**Exercise requirements**
Give the data below again exactly as written, without its pictures.

[Items from a data source]
+++

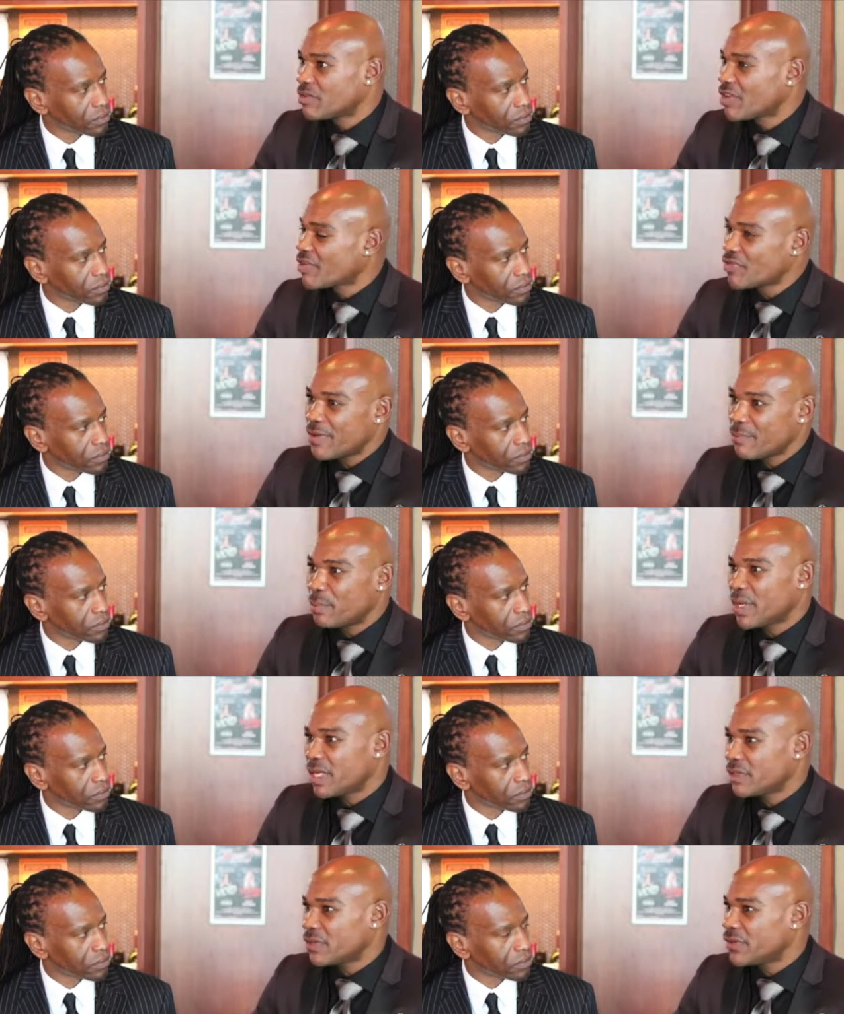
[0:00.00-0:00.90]
Speaker 1: nothing
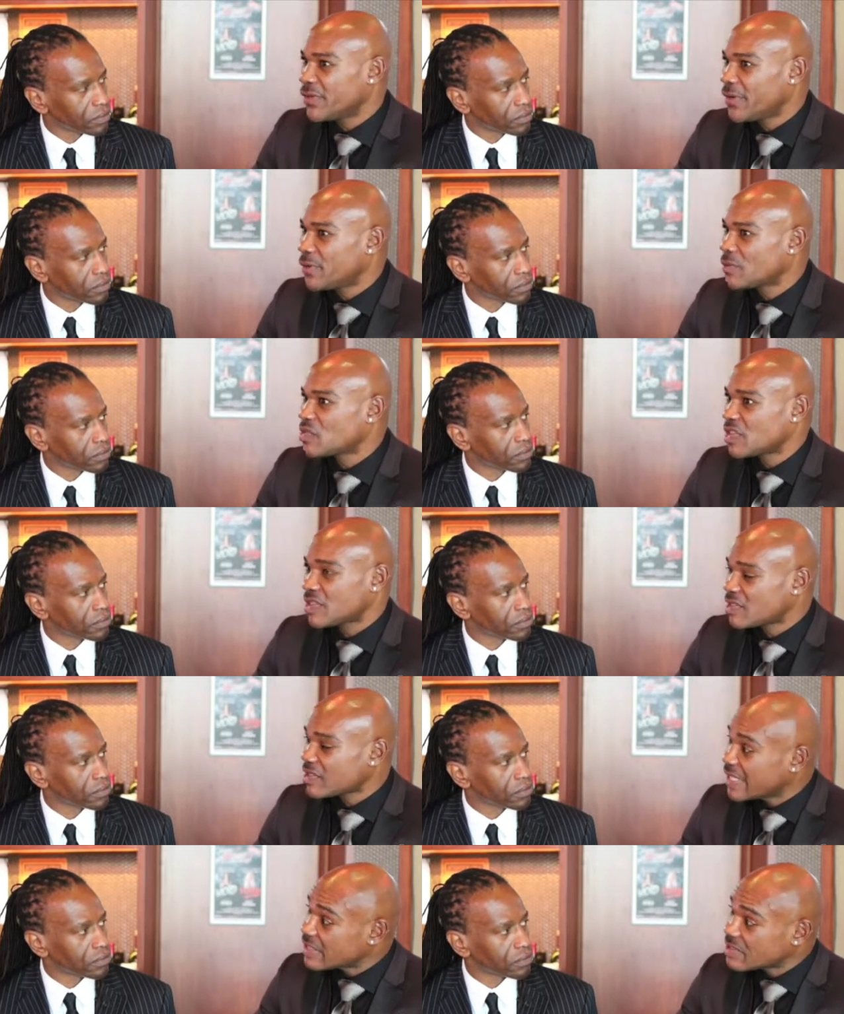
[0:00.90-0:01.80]
but you know
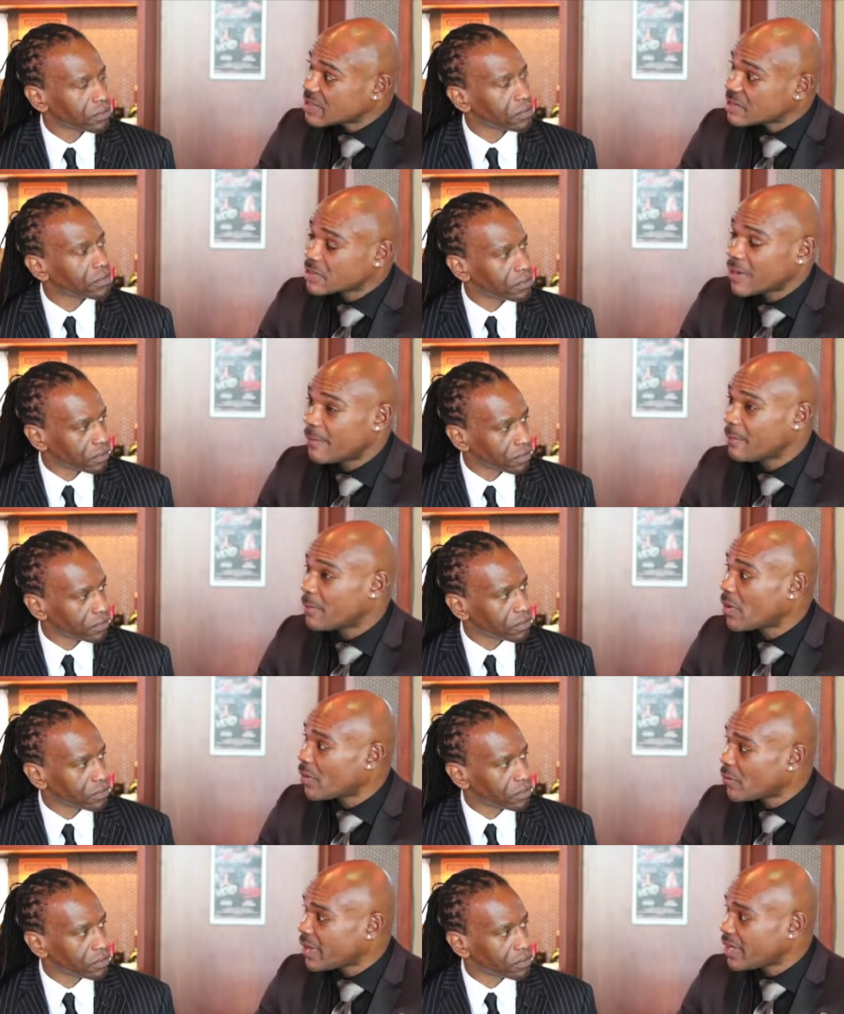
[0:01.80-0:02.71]
success has mm-hmm. come mm-hmm.
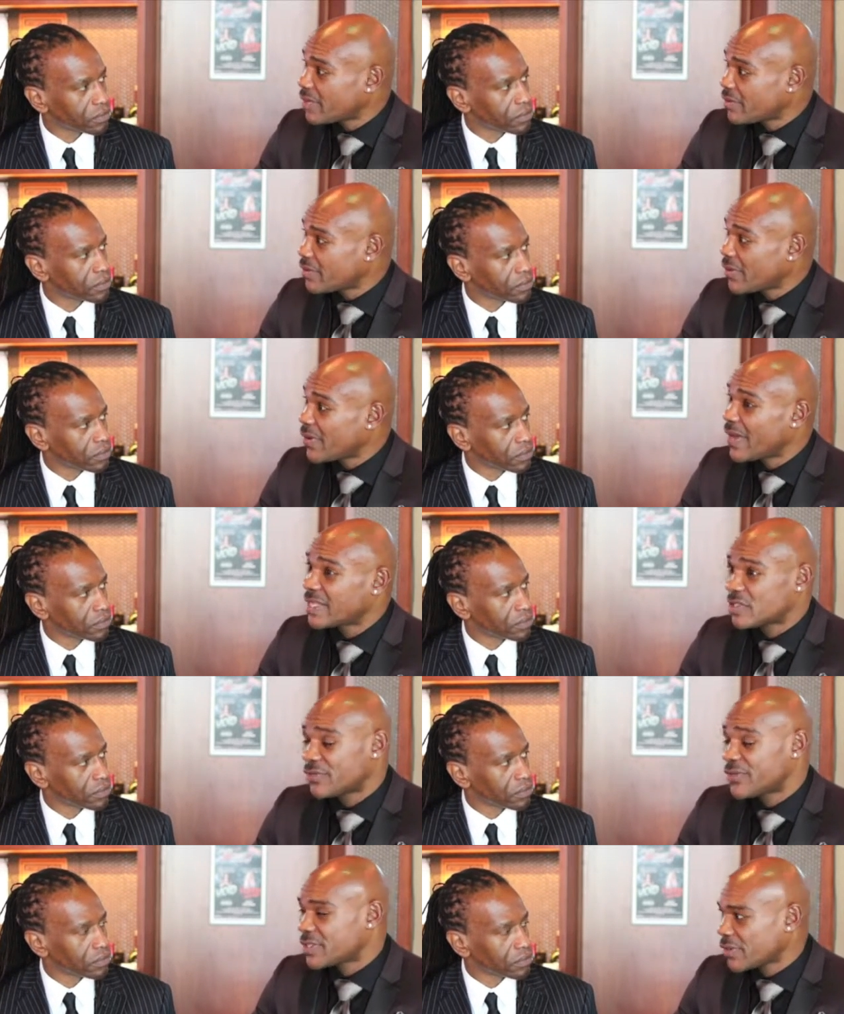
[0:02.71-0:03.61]
our way. You know,
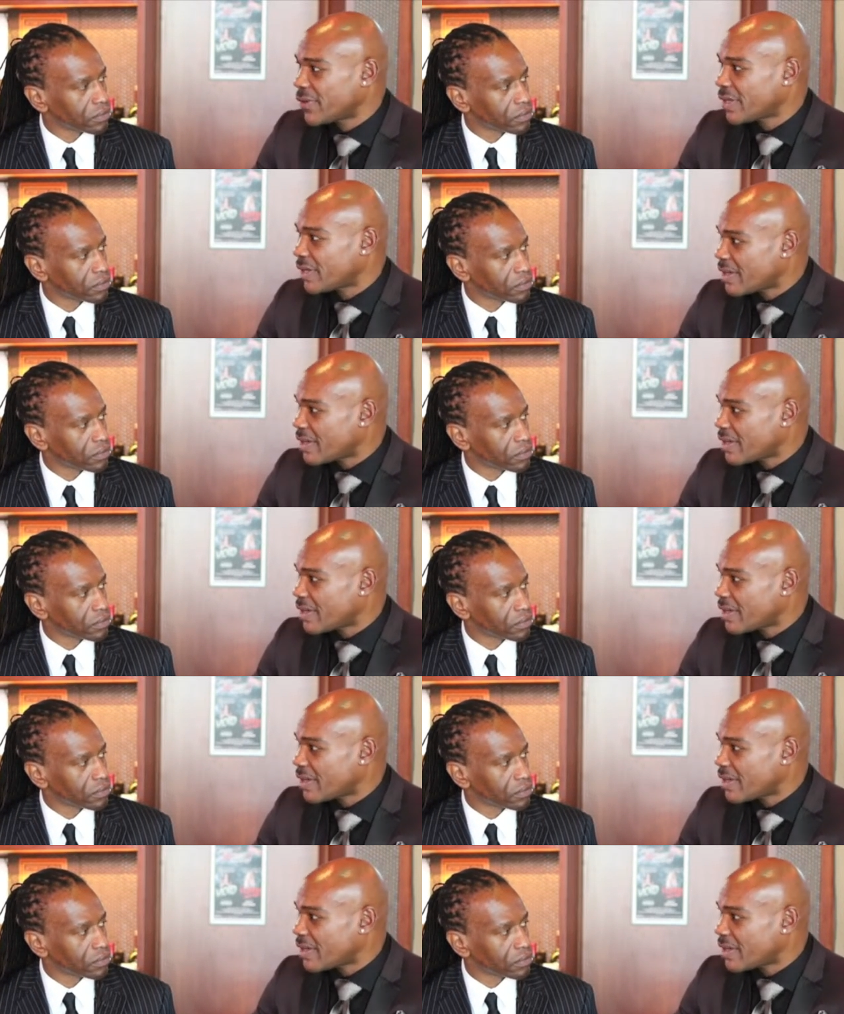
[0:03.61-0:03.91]
as a result of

+++

**Solution to the exercise**
[0:00.00-0:00.90]
Speaker 1: nothing
[0:00.90-0:01.80]
but you know
[0:01.80-0:02.71]
success has mm-hmm. come mm-hmm.
[0:02.71-0:03.61]
our way. You know,
[0:03.61-0:03.91]
as a result of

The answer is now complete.